WHAT IS NEEDED :: An exact copy of every entry below is required, and no picture may appear in it.

[Saved data entries]
=-=-=

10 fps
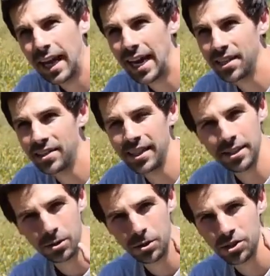and the
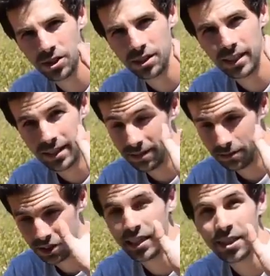tentacles
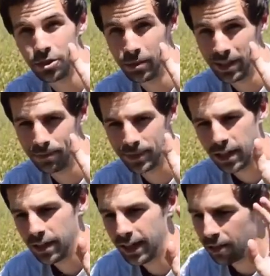stick to it.
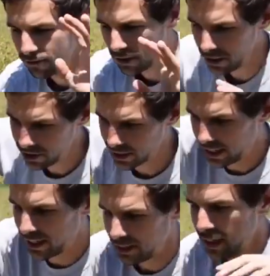Now at first,
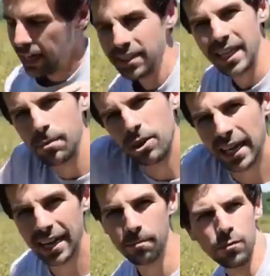it's able to
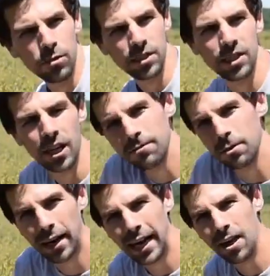kind of move itself
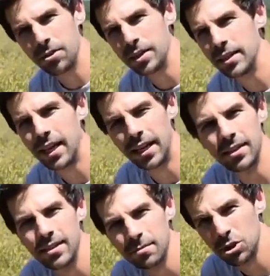around
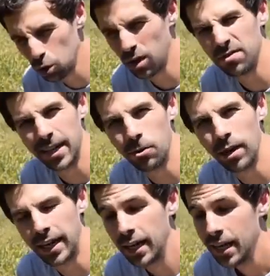and sort of get
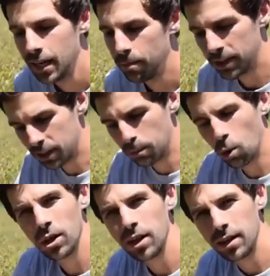away. But the
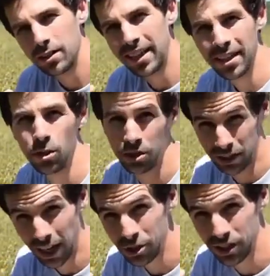more tentacles it
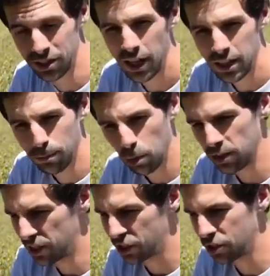touches, the more
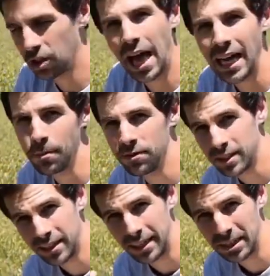the slime of the
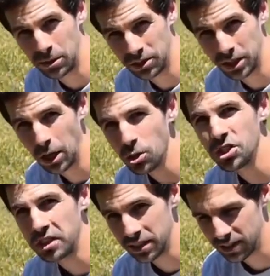tentacles coats
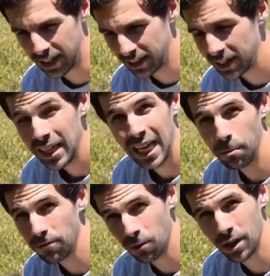the insect. And
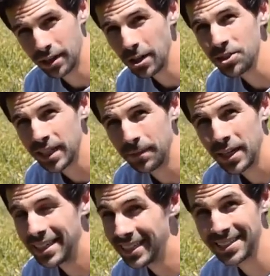before it knows it,
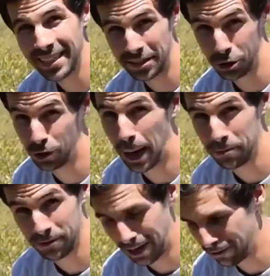the insect is trapped
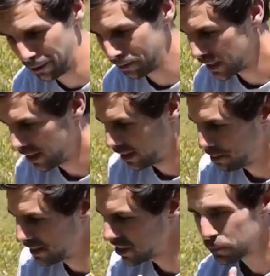forever.
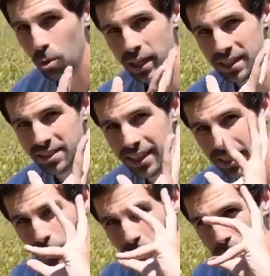By this point, the
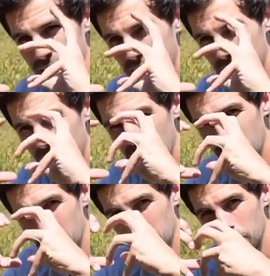tentacles begin to
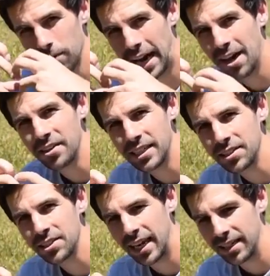curl around the
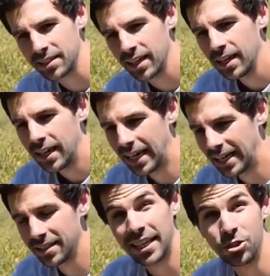insect,
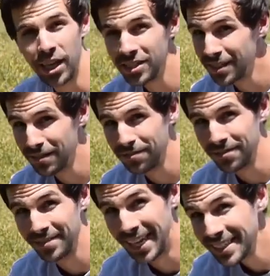and digestive
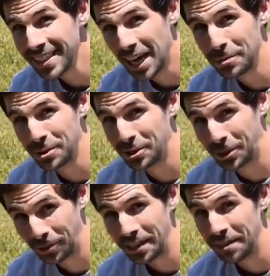enzymes are
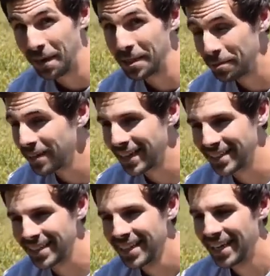secreted by the
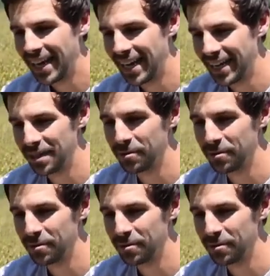plant. And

=-=-=

WRITTEN RESPONSE ::
10 fps
and the
tentacles
stick to it.
Now at first,
it's able to
kind of move itself
around
and sort of get
away. But the
more tentacles it
touches, the more
the slime of the
tentacles coats
the insect. And
before it knows it,
the insect is trapped
forever.
By this point, the
tentacles begin to
curl around the
insect,
and digestive
enzymes are
secreted by the
plant. And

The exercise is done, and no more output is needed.